[Raw data]
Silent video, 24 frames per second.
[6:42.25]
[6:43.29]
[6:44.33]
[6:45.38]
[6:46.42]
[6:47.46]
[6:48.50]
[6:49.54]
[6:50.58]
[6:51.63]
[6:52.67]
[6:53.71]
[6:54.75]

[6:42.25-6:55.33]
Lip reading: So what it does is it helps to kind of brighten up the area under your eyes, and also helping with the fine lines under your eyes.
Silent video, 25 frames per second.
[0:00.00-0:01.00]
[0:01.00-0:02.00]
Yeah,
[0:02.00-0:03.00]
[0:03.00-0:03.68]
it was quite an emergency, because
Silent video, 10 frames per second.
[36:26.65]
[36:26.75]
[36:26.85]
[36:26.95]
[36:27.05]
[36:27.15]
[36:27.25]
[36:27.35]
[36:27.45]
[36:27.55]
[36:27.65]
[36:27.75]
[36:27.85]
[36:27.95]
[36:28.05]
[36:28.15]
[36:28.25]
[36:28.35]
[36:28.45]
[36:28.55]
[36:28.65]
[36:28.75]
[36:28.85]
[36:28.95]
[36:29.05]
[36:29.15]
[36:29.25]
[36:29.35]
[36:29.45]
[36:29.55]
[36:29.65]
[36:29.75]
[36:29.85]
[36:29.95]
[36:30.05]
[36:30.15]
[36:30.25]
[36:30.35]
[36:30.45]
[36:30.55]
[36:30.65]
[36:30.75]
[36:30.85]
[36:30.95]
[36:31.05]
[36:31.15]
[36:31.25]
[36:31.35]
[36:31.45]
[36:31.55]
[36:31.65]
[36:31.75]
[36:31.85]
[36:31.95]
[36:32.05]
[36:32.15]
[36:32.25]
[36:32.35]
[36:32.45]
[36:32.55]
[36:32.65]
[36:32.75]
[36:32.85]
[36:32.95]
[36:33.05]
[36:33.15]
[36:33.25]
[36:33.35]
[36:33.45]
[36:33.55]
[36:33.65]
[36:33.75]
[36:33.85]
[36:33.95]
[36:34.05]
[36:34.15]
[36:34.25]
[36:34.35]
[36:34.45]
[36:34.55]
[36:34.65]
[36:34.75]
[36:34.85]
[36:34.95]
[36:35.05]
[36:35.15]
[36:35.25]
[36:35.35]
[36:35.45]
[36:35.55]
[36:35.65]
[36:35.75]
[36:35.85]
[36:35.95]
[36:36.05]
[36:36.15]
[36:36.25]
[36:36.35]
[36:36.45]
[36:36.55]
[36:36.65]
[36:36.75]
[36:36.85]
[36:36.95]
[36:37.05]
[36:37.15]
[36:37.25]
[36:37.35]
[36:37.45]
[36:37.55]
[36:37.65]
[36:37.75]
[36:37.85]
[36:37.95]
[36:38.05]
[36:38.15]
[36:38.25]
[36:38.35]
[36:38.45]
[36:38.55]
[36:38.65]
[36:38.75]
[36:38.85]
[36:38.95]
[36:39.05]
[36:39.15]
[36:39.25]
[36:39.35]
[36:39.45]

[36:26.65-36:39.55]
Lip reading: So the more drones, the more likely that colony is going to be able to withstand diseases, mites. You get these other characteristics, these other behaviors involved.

[What you need to do] List, from the entries above, every line in which the word "frames" shows up.

[Solution to this task]
Silent video, 24 frames per second.
Silent video, 25 frames per second.
Silent video, 10 frames per second.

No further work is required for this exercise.